Your output should be the records below, word for word and picture-free.

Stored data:
┌──

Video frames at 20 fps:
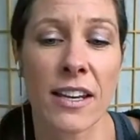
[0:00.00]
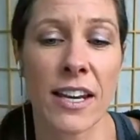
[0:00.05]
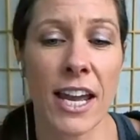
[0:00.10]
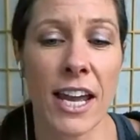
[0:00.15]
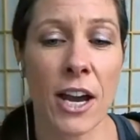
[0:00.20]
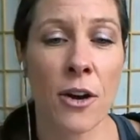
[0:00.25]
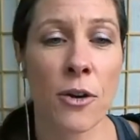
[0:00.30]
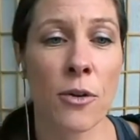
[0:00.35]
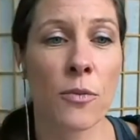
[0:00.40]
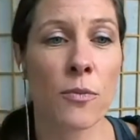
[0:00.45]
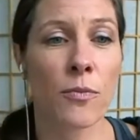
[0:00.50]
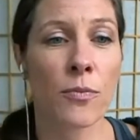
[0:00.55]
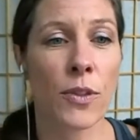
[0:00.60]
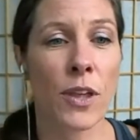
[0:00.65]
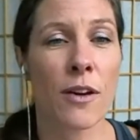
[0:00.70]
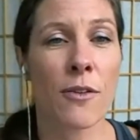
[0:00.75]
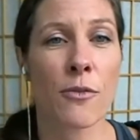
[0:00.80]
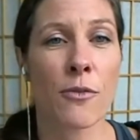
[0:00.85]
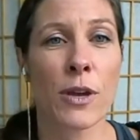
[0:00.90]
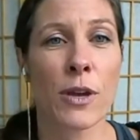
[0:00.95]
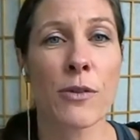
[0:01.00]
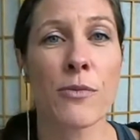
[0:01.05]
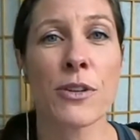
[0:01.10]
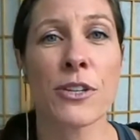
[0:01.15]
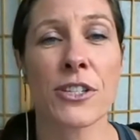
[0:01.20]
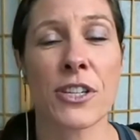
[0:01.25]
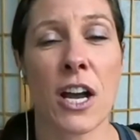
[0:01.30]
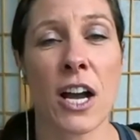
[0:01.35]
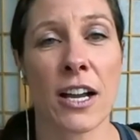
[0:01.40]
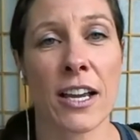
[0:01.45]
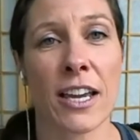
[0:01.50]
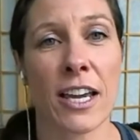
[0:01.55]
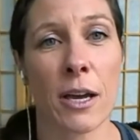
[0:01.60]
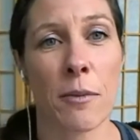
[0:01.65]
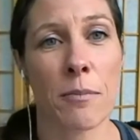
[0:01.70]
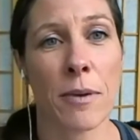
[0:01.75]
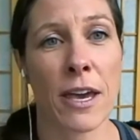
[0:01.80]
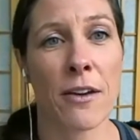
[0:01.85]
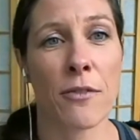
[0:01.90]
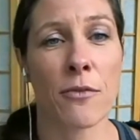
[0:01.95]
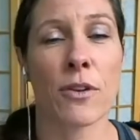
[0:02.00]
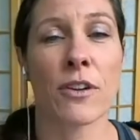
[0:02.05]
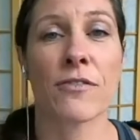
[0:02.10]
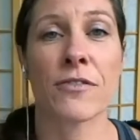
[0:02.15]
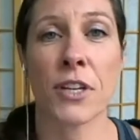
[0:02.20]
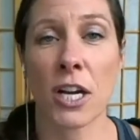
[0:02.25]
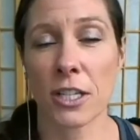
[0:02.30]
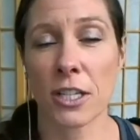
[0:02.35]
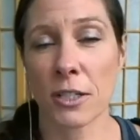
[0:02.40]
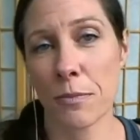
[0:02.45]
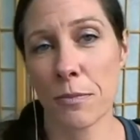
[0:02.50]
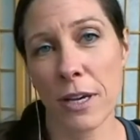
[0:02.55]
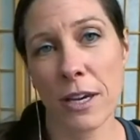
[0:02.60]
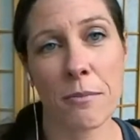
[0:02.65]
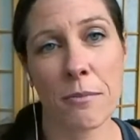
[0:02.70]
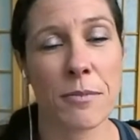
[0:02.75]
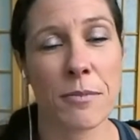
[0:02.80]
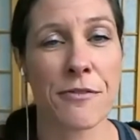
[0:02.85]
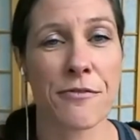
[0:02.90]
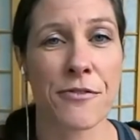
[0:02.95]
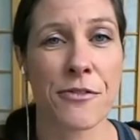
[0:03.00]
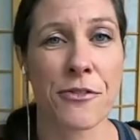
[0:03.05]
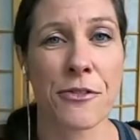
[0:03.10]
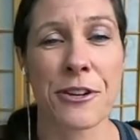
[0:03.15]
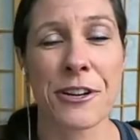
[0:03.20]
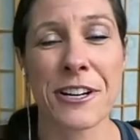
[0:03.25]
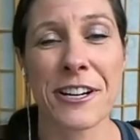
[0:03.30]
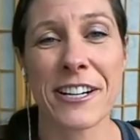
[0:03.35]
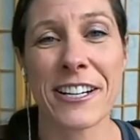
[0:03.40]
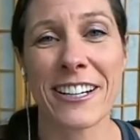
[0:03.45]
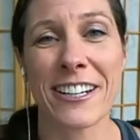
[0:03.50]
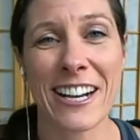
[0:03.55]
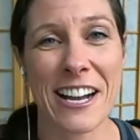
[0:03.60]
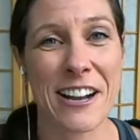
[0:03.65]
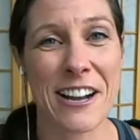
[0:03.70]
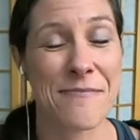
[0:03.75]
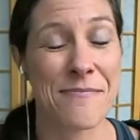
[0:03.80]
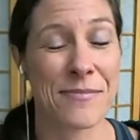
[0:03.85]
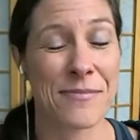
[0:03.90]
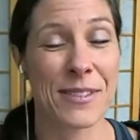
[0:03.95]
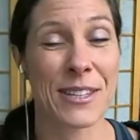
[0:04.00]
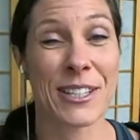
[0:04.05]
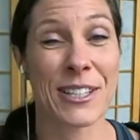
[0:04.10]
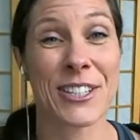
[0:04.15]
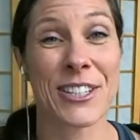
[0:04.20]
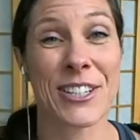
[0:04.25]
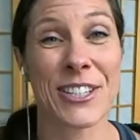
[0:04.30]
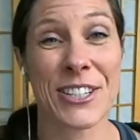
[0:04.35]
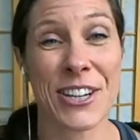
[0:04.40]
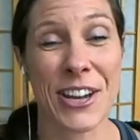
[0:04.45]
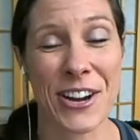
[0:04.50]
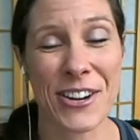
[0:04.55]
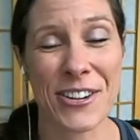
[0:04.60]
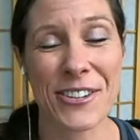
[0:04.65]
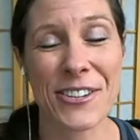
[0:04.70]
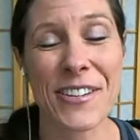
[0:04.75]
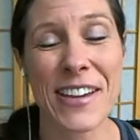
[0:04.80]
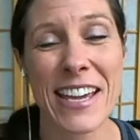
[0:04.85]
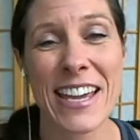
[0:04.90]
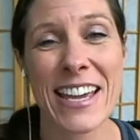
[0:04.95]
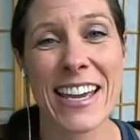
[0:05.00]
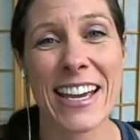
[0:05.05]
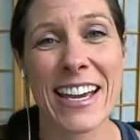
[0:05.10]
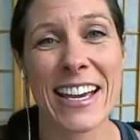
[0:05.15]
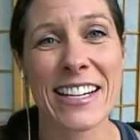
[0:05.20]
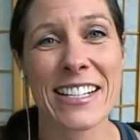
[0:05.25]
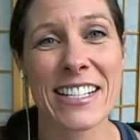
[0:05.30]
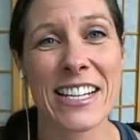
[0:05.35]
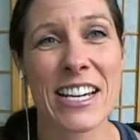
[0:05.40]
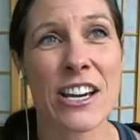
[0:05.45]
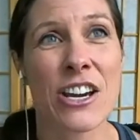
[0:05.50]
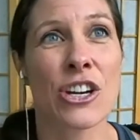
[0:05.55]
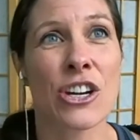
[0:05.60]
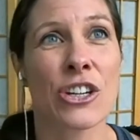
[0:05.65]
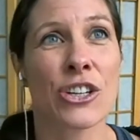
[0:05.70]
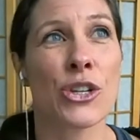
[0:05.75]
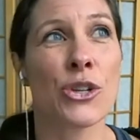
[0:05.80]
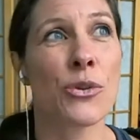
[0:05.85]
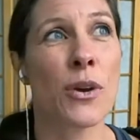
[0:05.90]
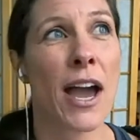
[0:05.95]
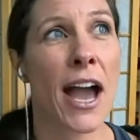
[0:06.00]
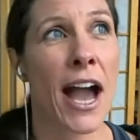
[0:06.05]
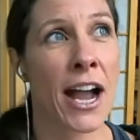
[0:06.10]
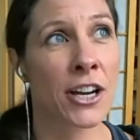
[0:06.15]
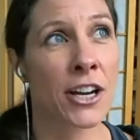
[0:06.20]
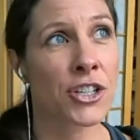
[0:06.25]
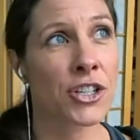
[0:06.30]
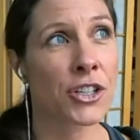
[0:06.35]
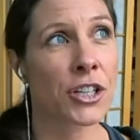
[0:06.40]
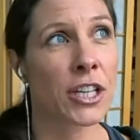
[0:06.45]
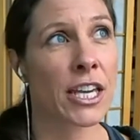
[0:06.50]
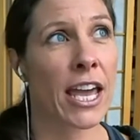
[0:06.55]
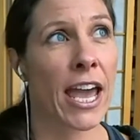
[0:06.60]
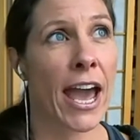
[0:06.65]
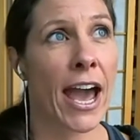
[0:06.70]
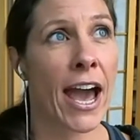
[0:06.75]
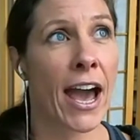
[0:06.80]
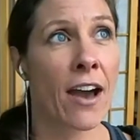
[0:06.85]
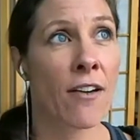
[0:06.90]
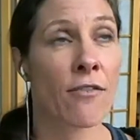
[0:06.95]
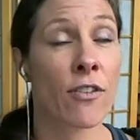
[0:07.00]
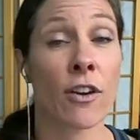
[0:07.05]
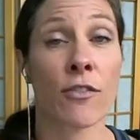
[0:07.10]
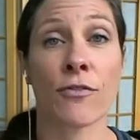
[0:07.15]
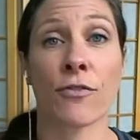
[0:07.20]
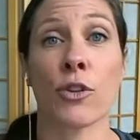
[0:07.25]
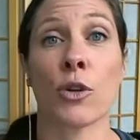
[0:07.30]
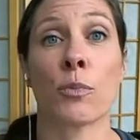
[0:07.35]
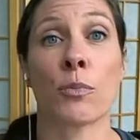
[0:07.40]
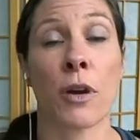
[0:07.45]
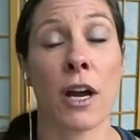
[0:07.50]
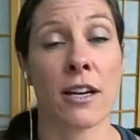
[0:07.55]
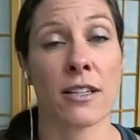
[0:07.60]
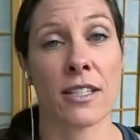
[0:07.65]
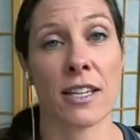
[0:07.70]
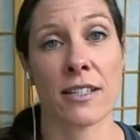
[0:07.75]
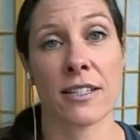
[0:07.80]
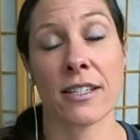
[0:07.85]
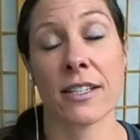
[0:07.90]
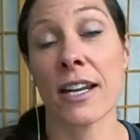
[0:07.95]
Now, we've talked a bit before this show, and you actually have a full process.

└──

RESULT BELOW:
Video frames at 20 fps:
[0:00.00]
[0:00.05]
[0:00.10]
[0:00.15]
[0:00.20]
[0:00.25]
[0:00.30]
[0:00.35]
[0:00.40]
[0:00.45]
[0:00.50]
[0:00.55]
[0:00.60]
[0:00.65]
[0:00.70]
[0:00.75]
[0:00.80]
[0:00.85]
[0:00.90]
[0:00.95]
[0:01.00]
[0:01.05]
[0:01.10]
[0:01.15]
[0:01.20]
[0:01.25]
[0:01.30]
[0:01.35]
[0:01.40]
[0:01.45]
[0:01.50]
[0:01.55]
[0:01.60]
[0:01.65]
[0:01.70]
[0:01.75]
[0:01.80]
[0:01.85]
[0:01.90]
[0:01.95]
[0:02.00]
[0:02.05]
[0:02.10]
[0:02.15]
[0:02.20]
[0:02.25]
[0:02.30]
[0:02.35]
[0:02.40]
[0:02.45]
[0:02.50]
[0:02.55]
[0:02.60]
[0:02.65]
[0:02.70]
[0:02.75]
[0:02.80]
[0:02.85]
[0:02.90]
[0:02.95]
[0:03.00]
[0:03.05]
[0:03.10]
[0:03.15]
[0:03.20]
[0:03.25]
[0:03.30]
[0:03.35]
[0:03.40]
[0:03.45]
[0:03.50]
[0:03.55]
[0:03.60]
[0:03.65]
[0:03.70]
[0:03.75]
[0:03.80]
[0:03.85]
[0:03.90]
[0:03.95]
[0:04.00]
[0:04.05]
[0:04.10]
[0:04.15]
[0:04.20]
[0:04.25]
[0:04.30]
[0:04.35]
[0:04.40]
[0:04.45]
[0:04.50]
[0:04.55]
[0:04.60]
[0:04.65]
[0:04.70]
[0:04.75]
[0:04.80]
[0:04.85]
[0:04.90]
[0:04.95]
[0:05.00]
[0:05.05]
[0:05.10]
[0:05.15]
[0:05.20]
[0:05.25]
[0:05.30]
[0:05.35]
[0:05.40]
[0:05.45]
[0:05.50]
[0:05.55]
[0:05.60]
[0:05.65]
[0:05.70]
[0:05.75]
[0:05.80]
[0:05.85]
[0:05.90]
[0:05.95]
[0:06.00]
[0:06.05]
[0:06.10]
[0:06.15]
[0:06.20]
[0:06.25]
[0:06.30]
[0:06.35]
[0:06.40]
[0:06.45]
[0:06.50]
[0:06.55]
[0:06.60]
[0:06.65]
[0:06.70]
[0:06.75]
[0:06.80]
[0:06.85]
[0:06.90]
[0:06.95]
[0:07.00]
[0:07.05]
[0:07.10]
[0:07.15]
[0:07.20]
[0:07.25]
[0:07.30]
[0:07.35]
[0:07.40]
[0:07.45]
[0:07.50]
[0:07.55]
[0:07.60]
[0:07.65]
[0:07.70]
[0:07.75]
[0:07.80]
[0:07.85]
[0:07.90]
[0:07.95]
Now, we've talked a bit before this show, and you actually have a full process.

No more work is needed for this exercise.